Beyond participant-contributed threat indicators, the OTX community also benefits from the robust threat data provided by AlienVault’s broad network of OTX partners, including Intel, Microsoft MAPP, Cyber Threat Alliance, QiHoo360, Telefonica, Hewlett-Packard Enterprise, and more. OTX partner contributions enrich the threat intelligence data available within the community and support the analytics available to OTX participants. This collaboration across the InfoSec industry provides added assurance that participants have the information they need to detect the latest threats as they emerge. In addition, OTX can serve as a STIX / TAXII provider and platform, enabling ISACs and other threat intelligence providers to share their curated threat intelligence through STIX/TAXII to their devices or to their customers.
AlienVault has made it easier than ever to leverage OTX data to detect and respond to threats in your own environment. Earlier this year, we introduced OTX Endpoint Security™, a free service in OTX that allows anyone to quickly identify threats by scanning their critical endpoints. OTX participants can use the osquery-based AlienVault Agent to scan their endpoints for the presence of known indicators of compromise catalogued in OTX. For example, when a major attack like Petya or WannaCry occurs, OTX participants can run queries against the latest threat data in OTX pulses to find out if their endpoints have been compromised, without requiring additional security products. OTX Endpoint Security is available to all registered OTX participants at no cost.
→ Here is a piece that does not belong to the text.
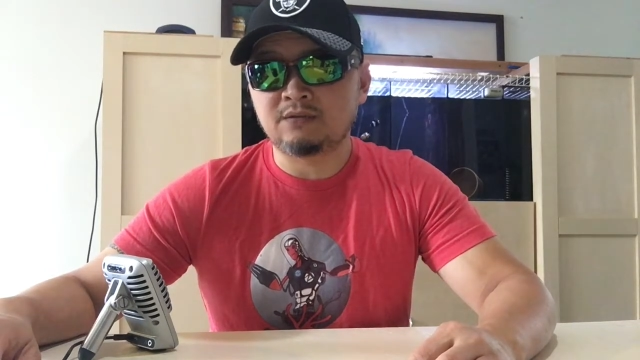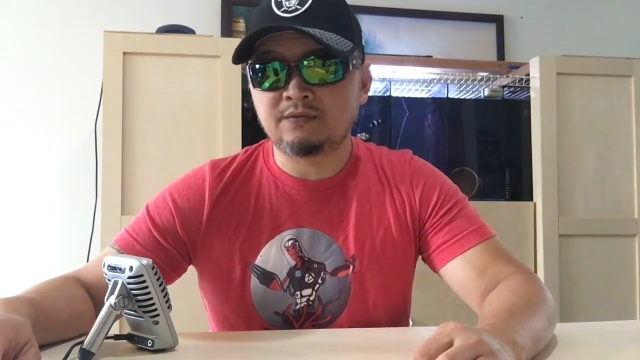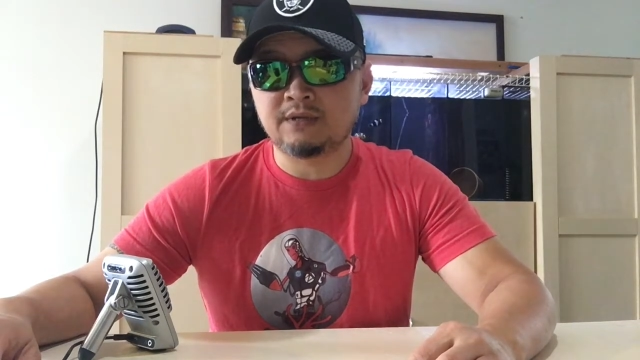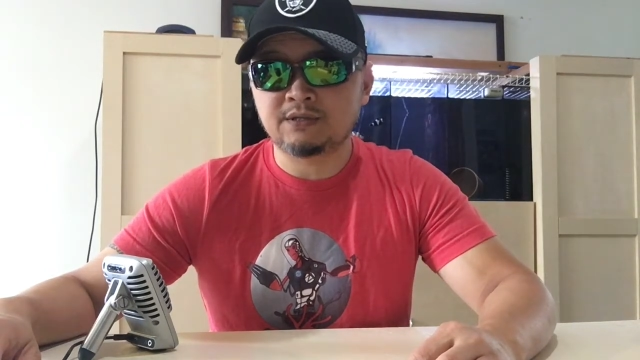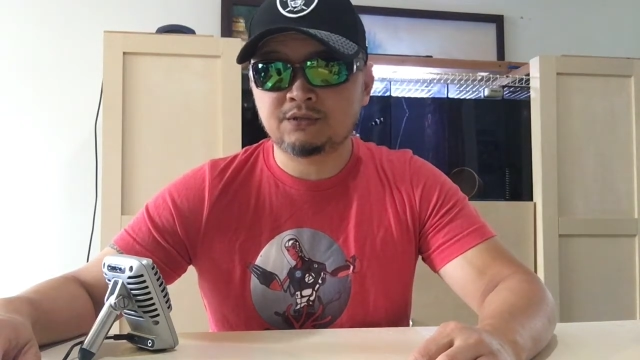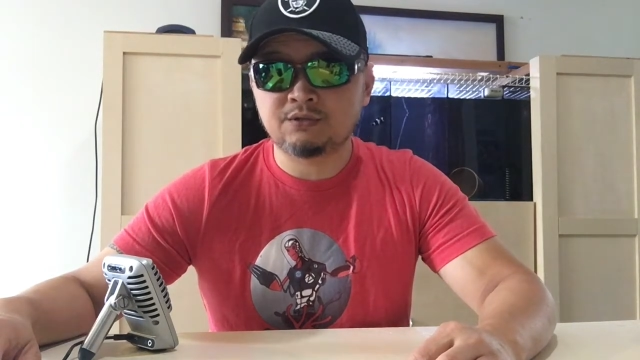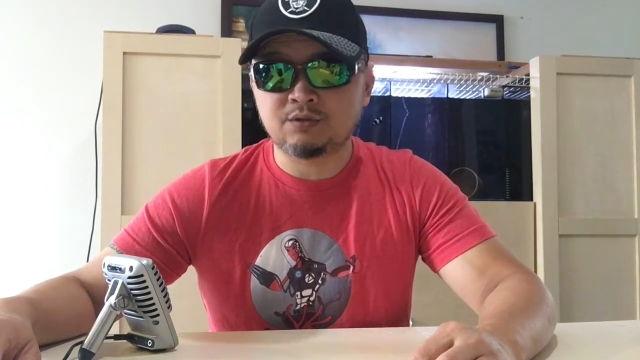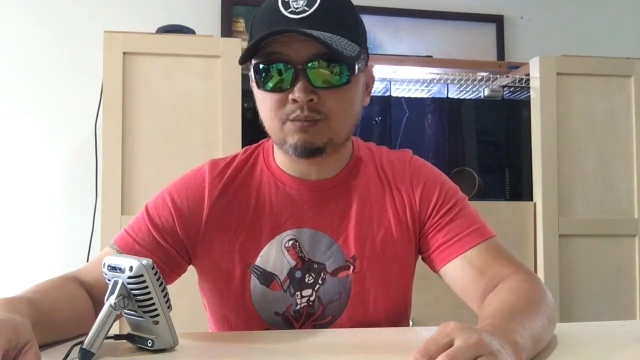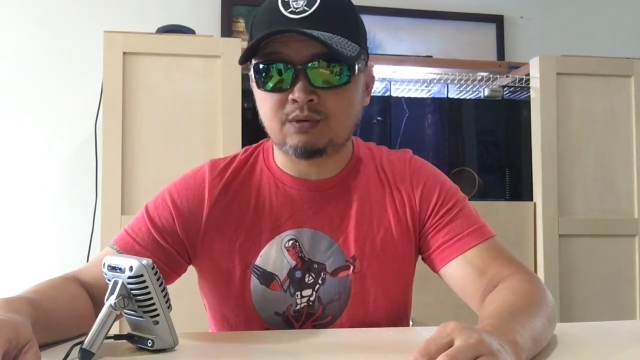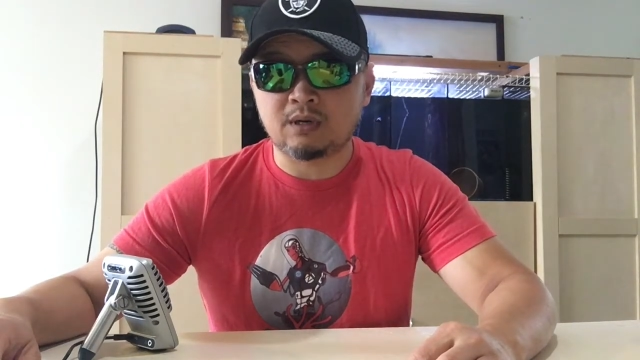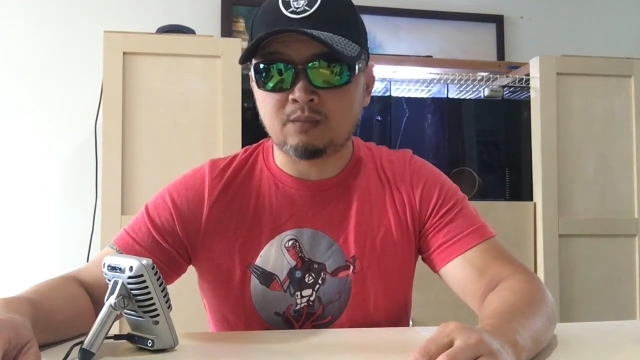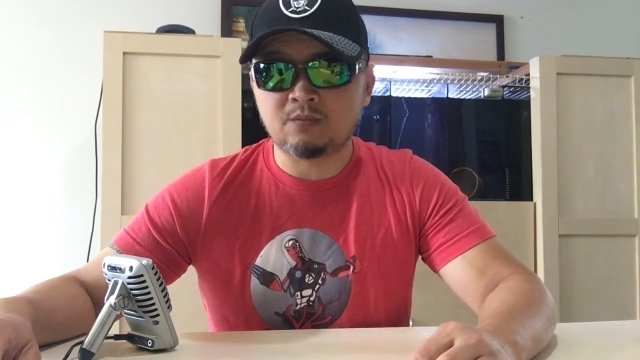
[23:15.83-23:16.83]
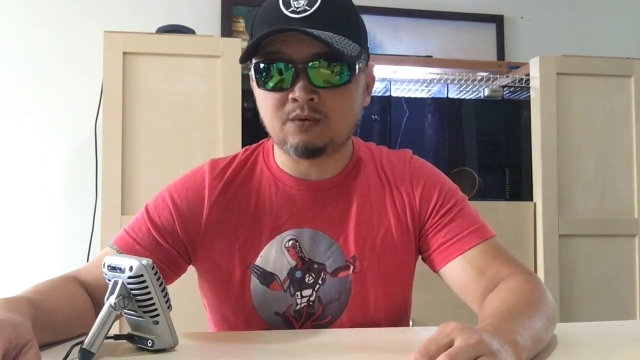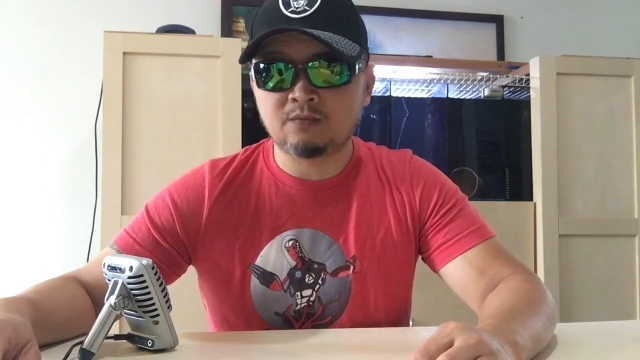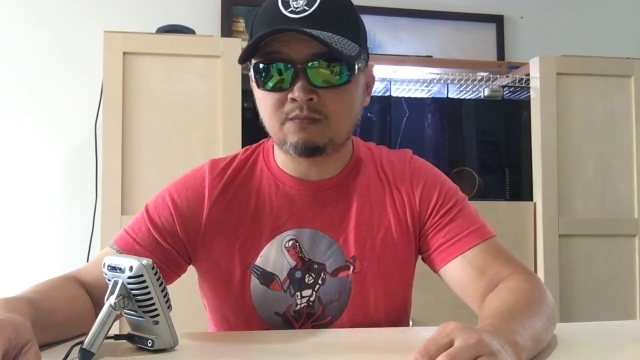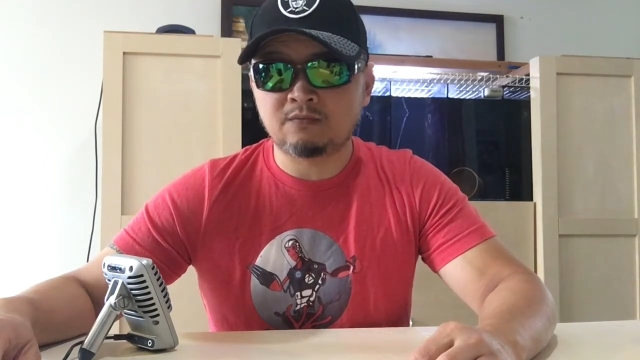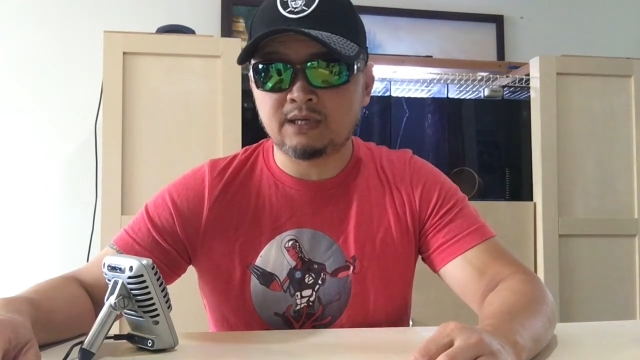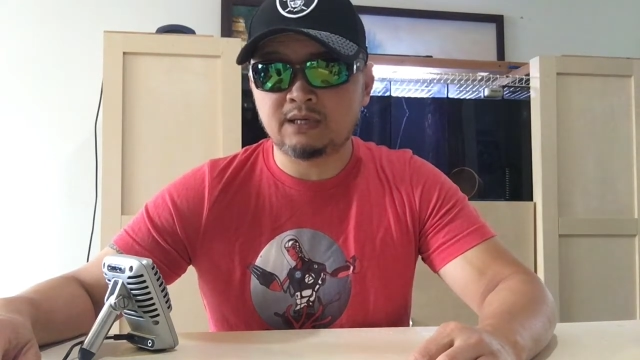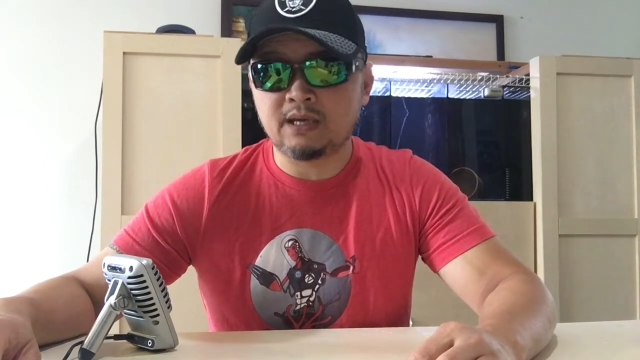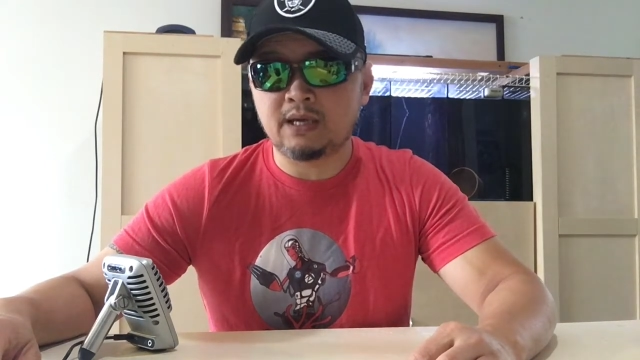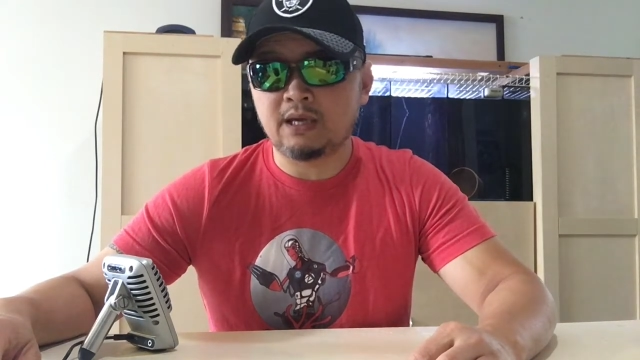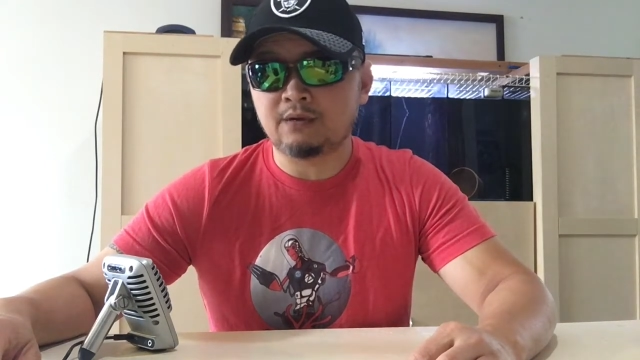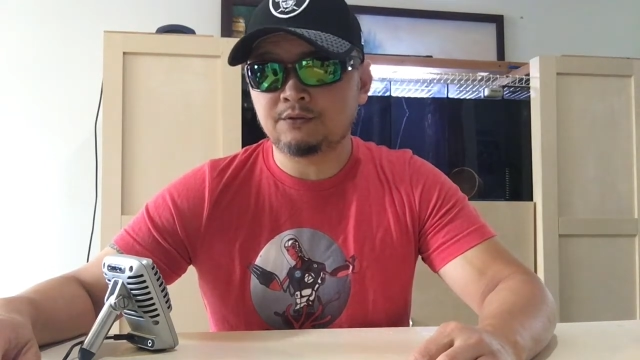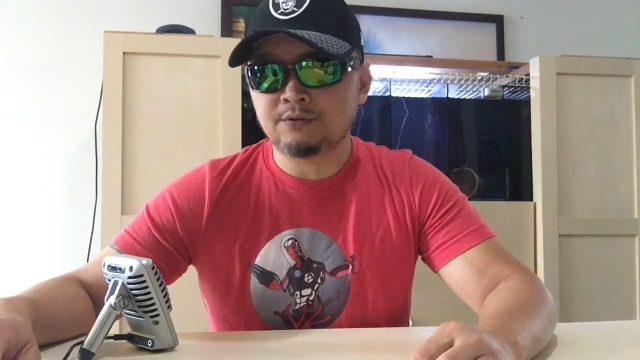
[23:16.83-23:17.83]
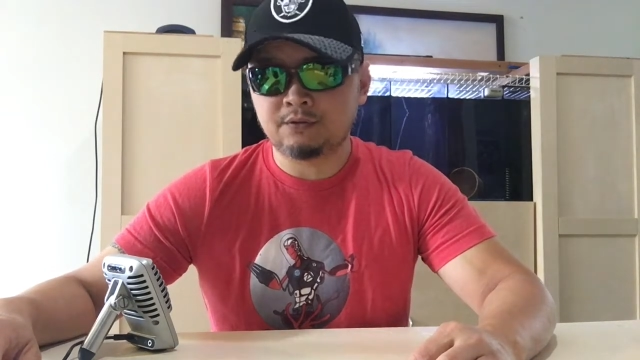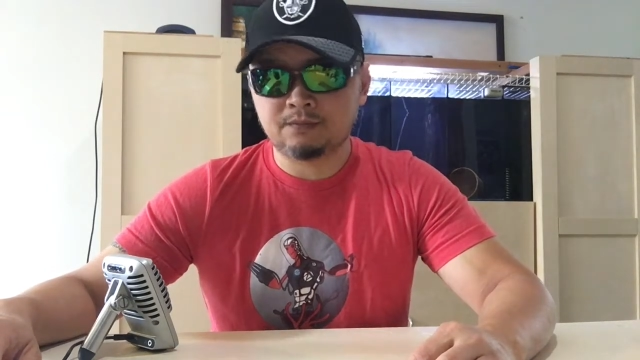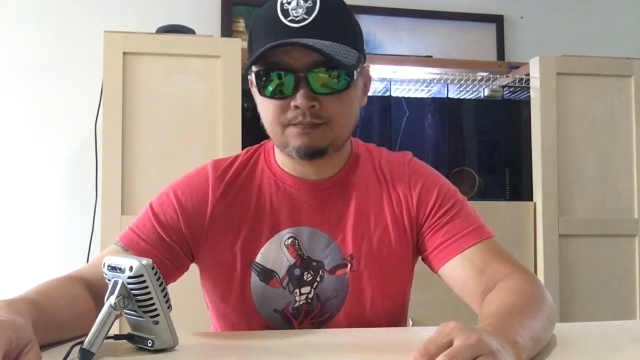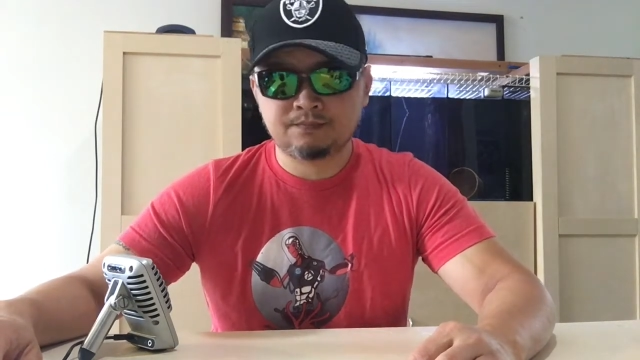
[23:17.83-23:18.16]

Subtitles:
fix your problem with red algae.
For users of AlienVault USM Anywhere™, OTX provides even deeper benefits. AlienVault USM Anywhere consumes OTX threat data in multiple ways, enabling busy security teams to detect and respond to the latest global threats as they emerge, without extra cost or effort. As Lee Thomas Hagen, Strategic Consulting, Dataprise, Inc. explains, "With AlienVault we have been able to reduce lag times by not having to invest into specialized research for which we rely on AlienVault Security Labs and OTX." The AlienVault Labs Security Research Team consumes OTX threat data, applying machine learning and human analysis to validate and expand on the threat scenarios. The team uses this intelligence to curate and deliver continuous threat intelligence updates to USM Anywhere. USM Anywhere users can subscribe to OTX threat data and use it directly for correlation with any connected data source.
Whether integrated directly with USM Anywhere or synchronized with your other security products through the OTX DirectConnect API, emerging threat data from OTX can help your team keep up with the ever-changing threat landscape. According to Christian B. Caldarone, Information Security Officer at Deutsche Post Dialog Solutions GmbH, "AlienVault USM is very effective in detecting real security threats, as their OTX integrated threat intelligence has a very good reputation in the industry. Thanks to its being open to others too, other heavyweight champions like the Bro security monitor can integrate the OTX feed too (yes and this is done by many security people out there). This says more than words."